Output the lines from the one holding "(311.84 s to 312.74 s)" to the end of the entries that follow, exactly and only those, minus any pictures.
=== Provided data ===
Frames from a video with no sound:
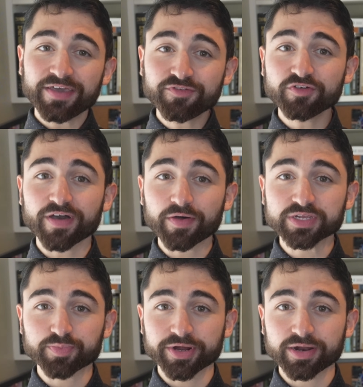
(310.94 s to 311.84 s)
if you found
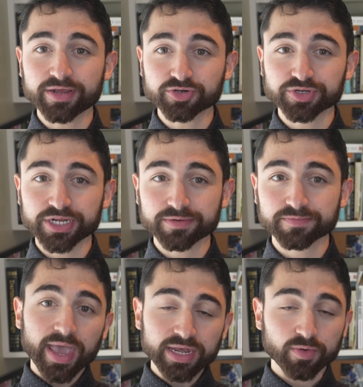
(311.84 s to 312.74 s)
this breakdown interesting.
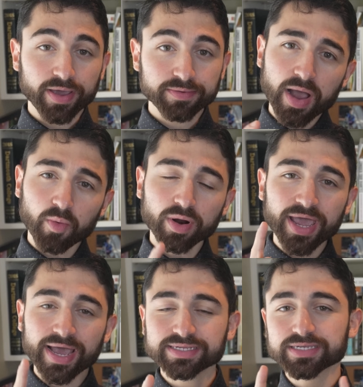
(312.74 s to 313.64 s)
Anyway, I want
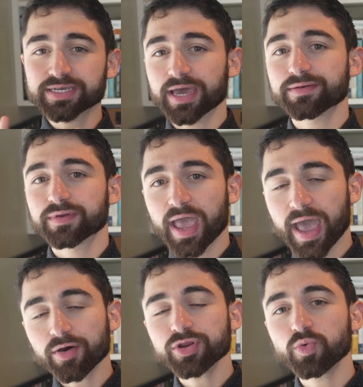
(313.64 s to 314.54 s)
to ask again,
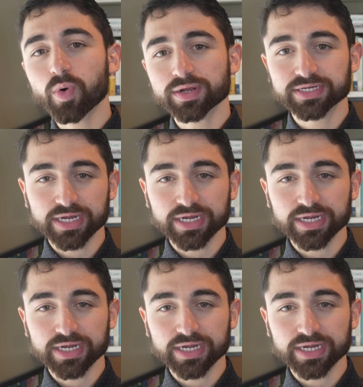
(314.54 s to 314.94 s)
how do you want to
===
**Exercise solution**
(311.84 s to 312.74 s)
this breakdown interesting.
(312.74 s to 313.64 s)
Anyway, I want
(313.64 s to 314.54 s)
to ask again,
(314.54 s to 314.94 s)
how do you want to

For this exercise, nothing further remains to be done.